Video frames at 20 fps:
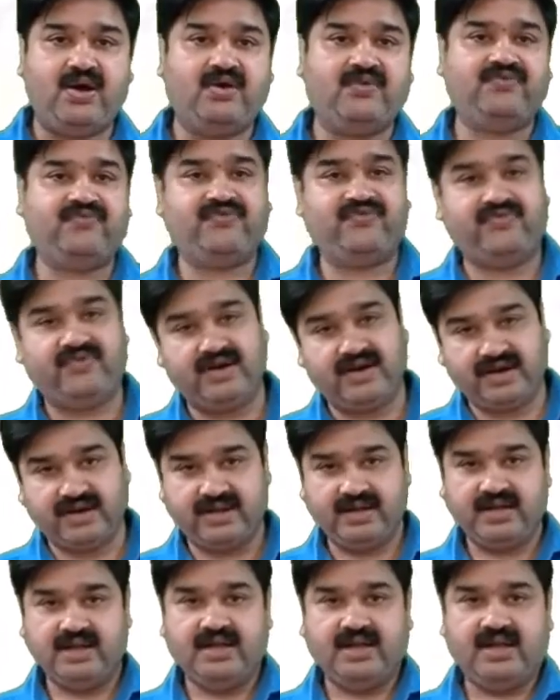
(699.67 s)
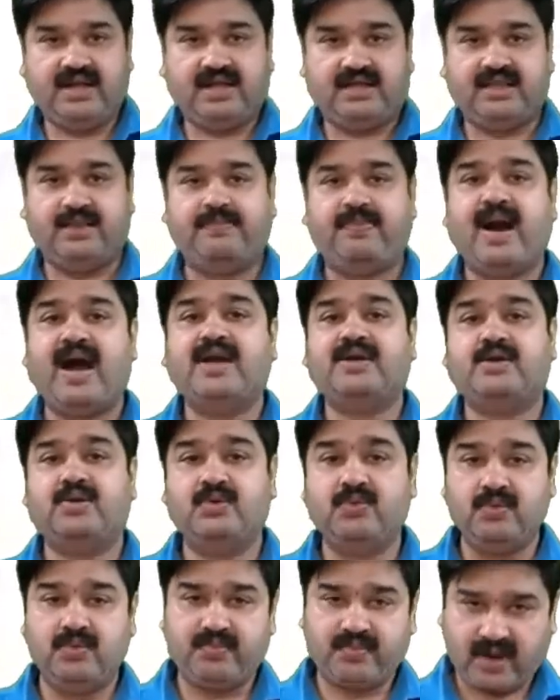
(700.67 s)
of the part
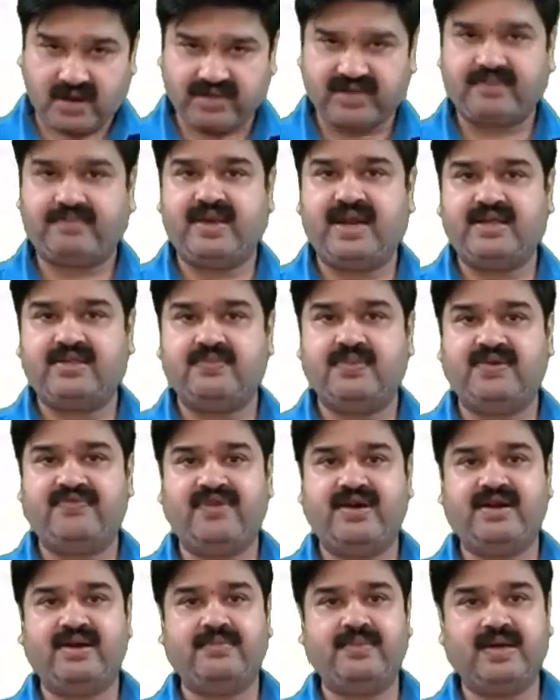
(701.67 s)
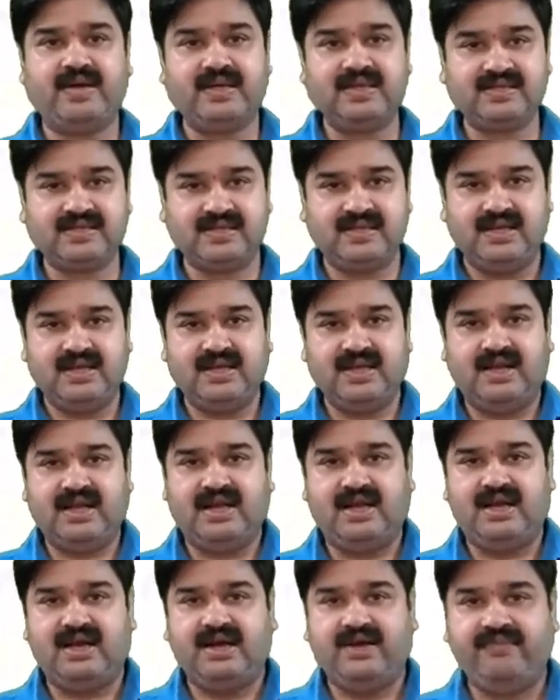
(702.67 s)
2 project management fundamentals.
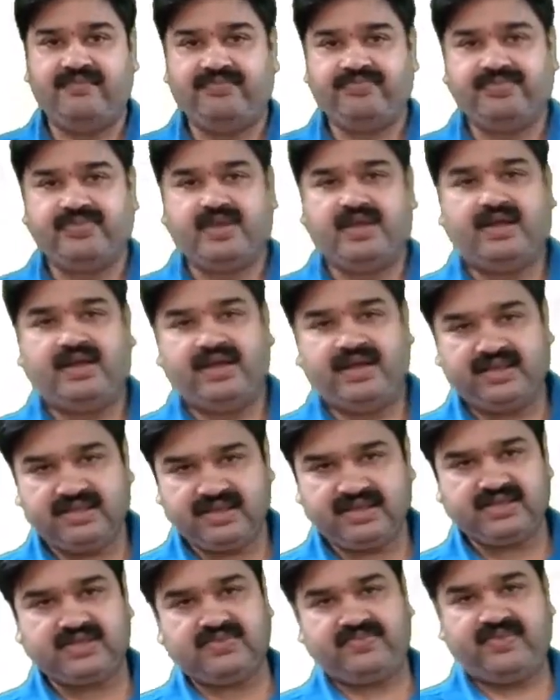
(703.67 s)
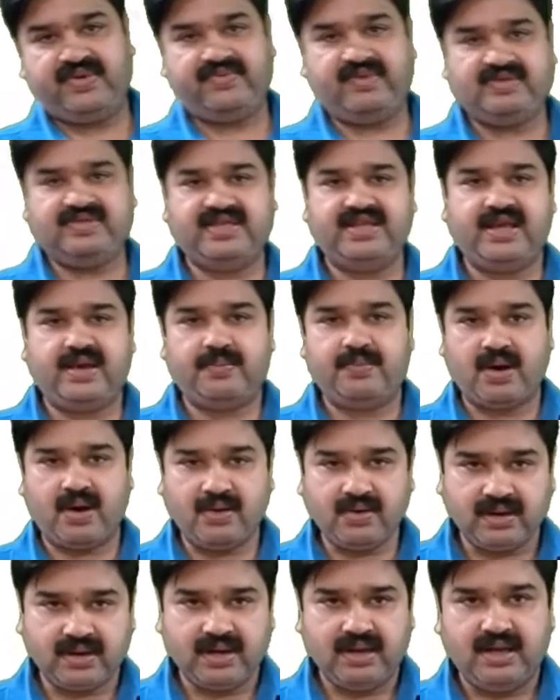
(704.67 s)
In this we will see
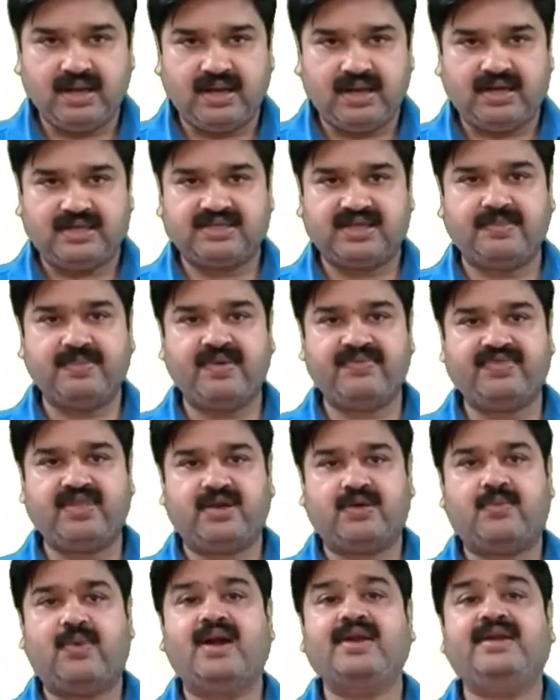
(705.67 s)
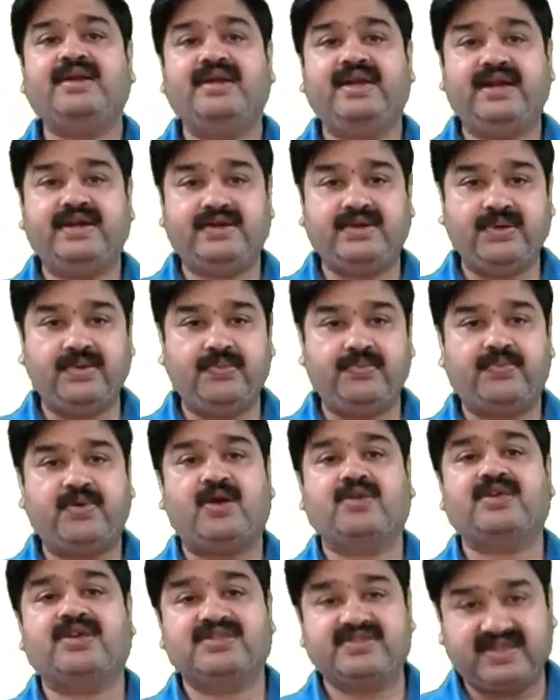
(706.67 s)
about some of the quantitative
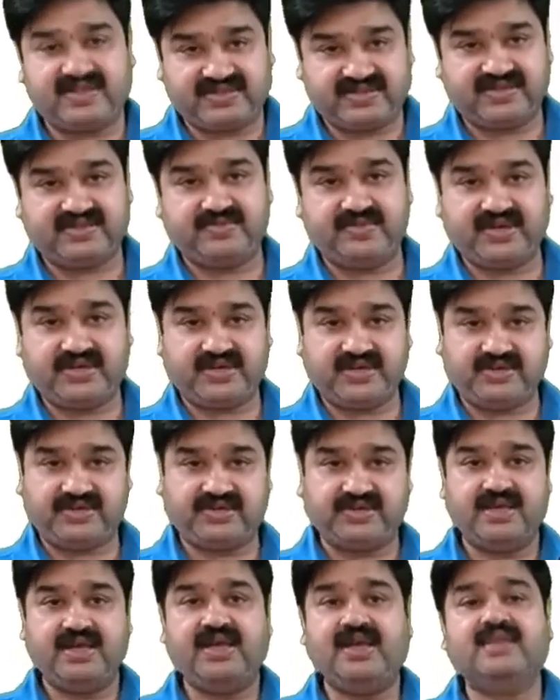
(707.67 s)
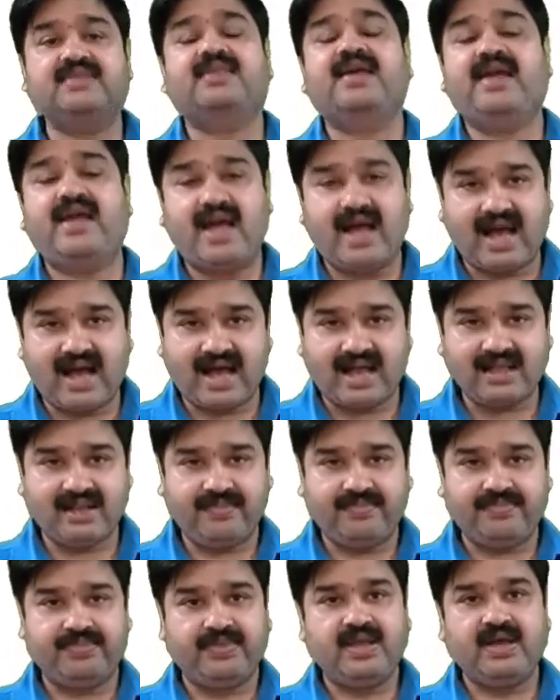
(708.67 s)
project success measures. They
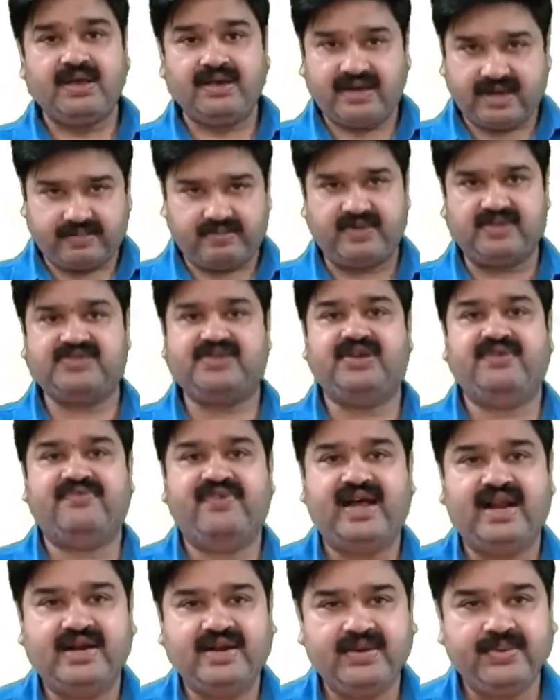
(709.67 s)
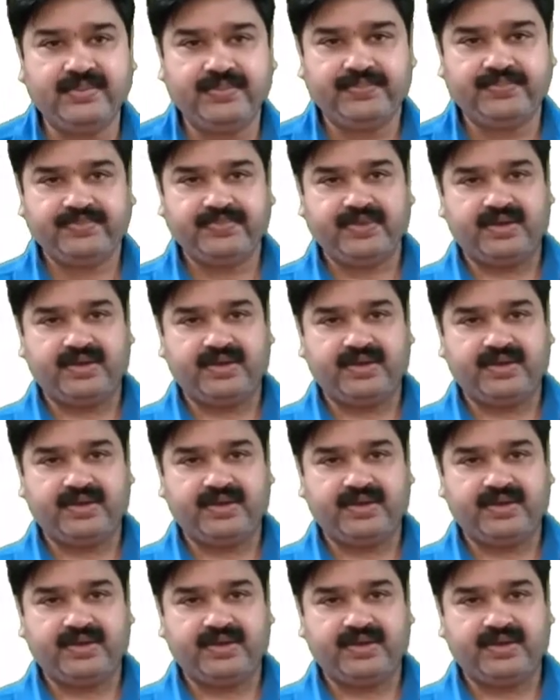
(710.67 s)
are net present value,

*Directions for this task*. Write out the listing again word for word, but without its pictures.

*Problem solution*.
Video frames at 20 fps:
(699.67 s)
(700.67 s)
of the part
(701.67 s)
(702.67 s)
2 project management fundamentals.
(703.67 s)
(704.67 s)
In this we will see
(705.67 s)
(706.67 s)
about some of the quantitative
(707.67 s)
(708.67 s)
project success measures. They
(709.67 s)
(710.67 s)
are net present value,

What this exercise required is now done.